Disturbing. Inspiring. Overwhelming. Faith-restoring. Anxiety-provoking.

The news and social media posts from Ukraine and neighboring countries are all of the above, and more, but what can we do when we’re exposed to too much information, when it feels like things are getting harder and harder to handle?

Stress can come in all shapes and sizes, and in the last section of the article I will state a few strategies for coping with it that can be adapted to your situation, but the main focus of this article will however be the stress caused by the present context of the war, together with the 2-year background of exposure to potentially traumatic information shared in the news.

The psychologist, lecturer, and researcher Daniel David gives us a simple, yet powerful advice - people should move on with their lives, adding that “it is the biggest blow to hatred/war - but still rational in regards to danger and its evolution”.

In times like these, it is impossible to remain indifferent, and it is not considered unhealthy to experience a certain level of distress or negative emotions as long as they are still functional.

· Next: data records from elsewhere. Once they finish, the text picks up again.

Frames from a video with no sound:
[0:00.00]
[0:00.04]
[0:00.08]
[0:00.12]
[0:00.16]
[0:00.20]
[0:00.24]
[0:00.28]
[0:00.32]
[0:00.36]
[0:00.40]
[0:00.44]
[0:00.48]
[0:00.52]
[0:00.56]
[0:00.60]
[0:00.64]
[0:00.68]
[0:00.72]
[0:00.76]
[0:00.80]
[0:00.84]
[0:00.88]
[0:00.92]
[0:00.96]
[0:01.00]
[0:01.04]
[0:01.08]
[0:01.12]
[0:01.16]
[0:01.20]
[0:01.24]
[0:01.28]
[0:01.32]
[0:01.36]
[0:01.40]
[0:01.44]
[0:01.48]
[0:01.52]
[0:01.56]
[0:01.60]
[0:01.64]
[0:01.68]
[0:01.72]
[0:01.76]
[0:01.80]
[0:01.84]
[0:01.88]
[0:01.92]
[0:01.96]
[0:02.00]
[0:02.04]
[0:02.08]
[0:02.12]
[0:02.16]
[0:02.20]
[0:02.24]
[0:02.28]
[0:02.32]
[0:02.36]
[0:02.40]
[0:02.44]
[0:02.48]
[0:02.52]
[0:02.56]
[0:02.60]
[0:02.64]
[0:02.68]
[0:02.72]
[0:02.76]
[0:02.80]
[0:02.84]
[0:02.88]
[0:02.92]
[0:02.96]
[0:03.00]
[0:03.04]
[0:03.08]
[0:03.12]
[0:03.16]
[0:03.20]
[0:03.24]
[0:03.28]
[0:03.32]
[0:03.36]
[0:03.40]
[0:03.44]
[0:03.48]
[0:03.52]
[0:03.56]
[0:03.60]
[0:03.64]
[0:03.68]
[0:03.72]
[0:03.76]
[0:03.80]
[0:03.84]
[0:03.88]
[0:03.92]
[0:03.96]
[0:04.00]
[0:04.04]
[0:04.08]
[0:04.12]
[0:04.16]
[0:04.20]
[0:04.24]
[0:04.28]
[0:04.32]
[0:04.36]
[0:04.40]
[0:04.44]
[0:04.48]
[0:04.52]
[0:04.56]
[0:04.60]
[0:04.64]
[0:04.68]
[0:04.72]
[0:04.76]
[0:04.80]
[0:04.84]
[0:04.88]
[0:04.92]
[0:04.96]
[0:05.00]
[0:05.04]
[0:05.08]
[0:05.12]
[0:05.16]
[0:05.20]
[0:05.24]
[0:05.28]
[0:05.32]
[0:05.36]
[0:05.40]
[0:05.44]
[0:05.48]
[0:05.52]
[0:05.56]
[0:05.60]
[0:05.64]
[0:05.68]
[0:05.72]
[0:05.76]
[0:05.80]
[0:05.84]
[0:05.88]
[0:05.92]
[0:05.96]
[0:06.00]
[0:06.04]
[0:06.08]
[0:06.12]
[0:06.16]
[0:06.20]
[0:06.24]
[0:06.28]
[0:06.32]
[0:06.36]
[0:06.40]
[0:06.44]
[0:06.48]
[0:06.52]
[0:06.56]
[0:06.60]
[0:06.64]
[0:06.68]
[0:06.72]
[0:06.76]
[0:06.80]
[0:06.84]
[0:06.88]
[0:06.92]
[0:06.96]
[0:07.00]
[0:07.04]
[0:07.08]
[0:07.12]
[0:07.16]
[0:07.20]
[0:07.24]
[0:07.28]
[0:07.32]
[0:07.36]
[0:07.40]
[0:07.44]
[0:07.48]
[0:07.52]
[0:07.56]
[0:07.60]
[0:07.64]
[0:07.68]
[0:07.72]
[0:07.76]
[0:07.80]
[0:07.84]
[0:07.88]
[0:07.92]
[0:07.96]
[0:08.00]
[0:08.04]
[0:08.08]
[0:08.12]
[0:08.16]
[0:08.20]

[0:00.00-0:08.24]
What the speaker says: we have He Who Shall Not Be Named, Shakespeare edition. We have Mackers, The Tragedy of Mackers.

Even more, having positive emotions only or emotionally detaching from the reality of things could be signs of maladaptiveness. Instead of seeing the spectrum of functional, healthy emotions in terms of black and white, try to look at it in a more flexible way. It is okay to be sad, concerned, uncontemplated with how things are going. These are different than depressed, panicked, or aggressive, and will encourage you to take action and to engage in functional behaviors.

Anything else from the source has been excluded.